Wednesday, September 07, 2011

Worried about your wallet? Why this week is important for you.

Imagine you are a single person, out living on your own. Your annual salary is $44,000. Yet, all told, you spend about $74,000 a year, putting the $30,000 difference on a credit card. You've been spending money like this for a long time, and over the years, you've racked up about $294,000 in personal debt. You keep telling your skeptical creditors you're trying to cut back... but you recently negotiated a deal whereby your debt is projected to rise to about $400,000 over the next ten years.

Now, imagine yourself as one of ten people who live in a small apartment building. You're still working, but the guy down the hall lost his job and is struggling to make ends meet as he looks for work. Another person is fortunate enough to have a job after having been laid off, but they're making less than a few years ago because they're "underemployed."

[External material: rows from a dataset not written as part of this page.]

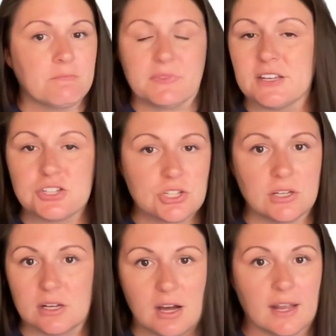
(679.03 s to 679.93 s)
It should
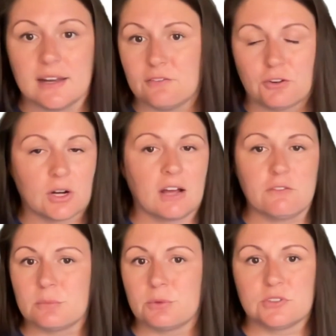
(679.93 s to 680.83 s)
not. And if you're
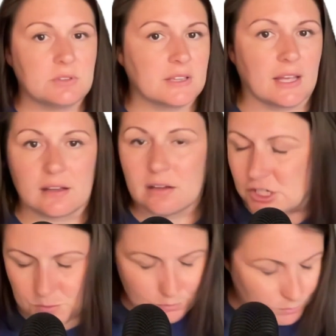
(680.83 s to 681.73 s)
comfortable doing that,
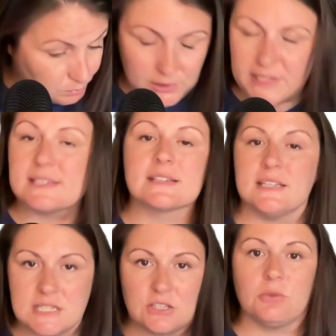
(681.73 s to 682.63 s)
gosh, please
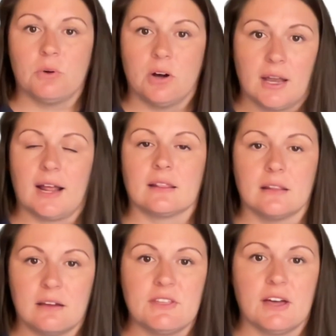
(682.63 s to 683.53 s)
continue on. I
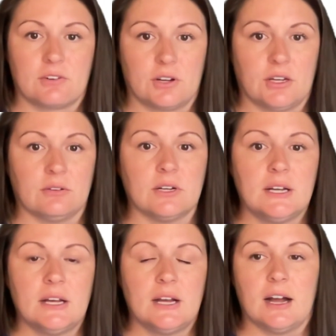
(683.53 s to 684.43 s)
love that for you.
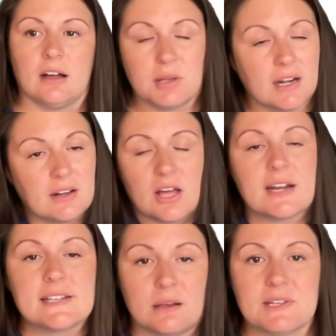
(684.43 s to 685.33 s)
And a lot of
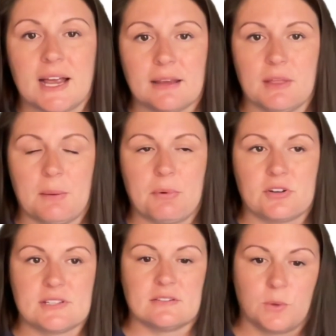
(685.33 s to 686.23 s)
times I am that
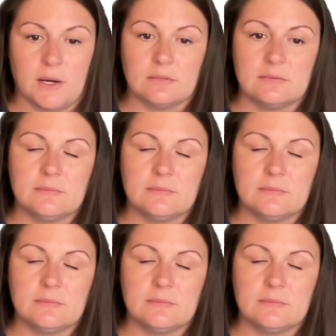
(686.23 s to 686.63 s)
person as well.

If you all met in the hallway to discuss politics, seven out of ten of you would say the country is on the wrong track. Looking back at the past year, four of you would likely say that things have gotten worse for you economically over the past year, and five of you would say things are no better or worse; only one of you would say your lot has improved. And seven of you would say we still have a ways to go before we hit the bottom of the current recession; half of you think there will be another recession over the next few months.

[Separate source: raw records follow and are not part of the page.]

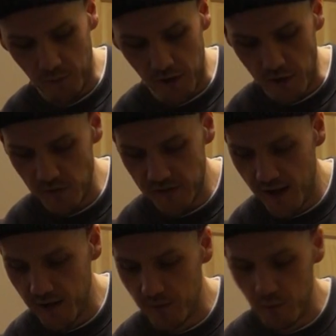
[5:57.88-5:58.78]
going to use
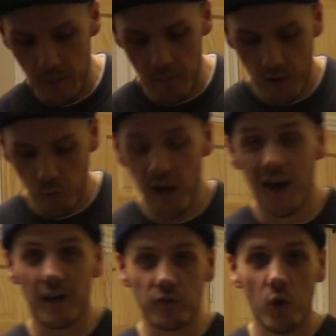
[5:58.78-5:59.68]
that. And remember, we
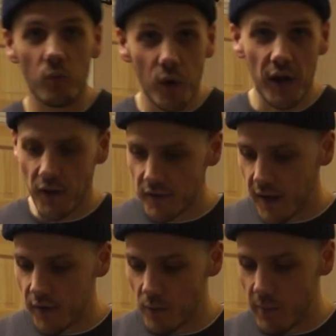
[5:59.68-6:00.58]
are at home, we are not
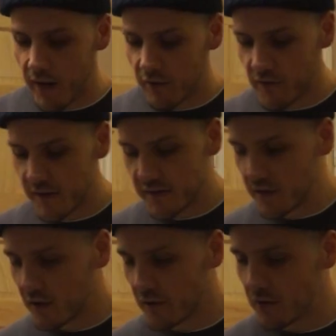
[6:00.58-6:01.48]
at the bar facing
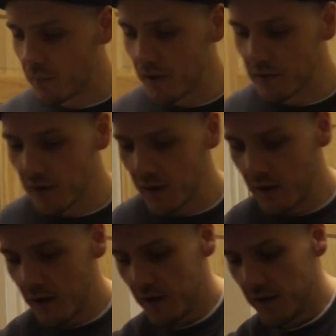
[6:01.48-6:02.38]
customers.
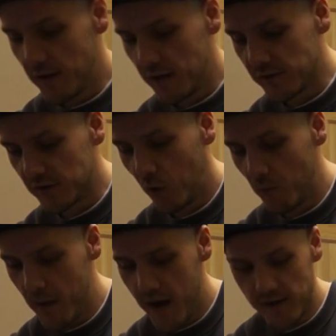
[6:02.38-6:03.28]
It's
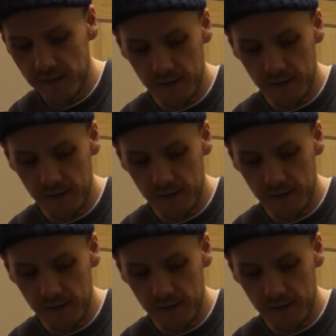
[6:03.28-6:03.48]
homemade,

Does all this sound too imaginary to be true, or does it seem like just another set of meaningless statistics? Well, it's very real. The numbers in the first paragraph are proportionately accurate representations of America's financial position given how much we spend each year as a nation and where our national debt stands. The second paragraph is based on current national unemployment figures. And, the statistics in the third paragraph are based on a recent MSNBC/Wall Street Journal national poll (click here for poll).

This is the context in which the GOP candidates will speak tonight as they vie to replace President Obama and seek to fix these problems. And, it's the same context in which President Obama will give his jobs speech to a joint session of Congress tomorrow night.

The question on the mind of many Americans will be which side has the most credibility to solve the problems we face. After all, one thing is for sure -- whether it's the Democrats or the Republicans or someone else, American needs someone to do something for fix things, fast. Because, if things don't turn around, America itself is in danger of being just another statistic.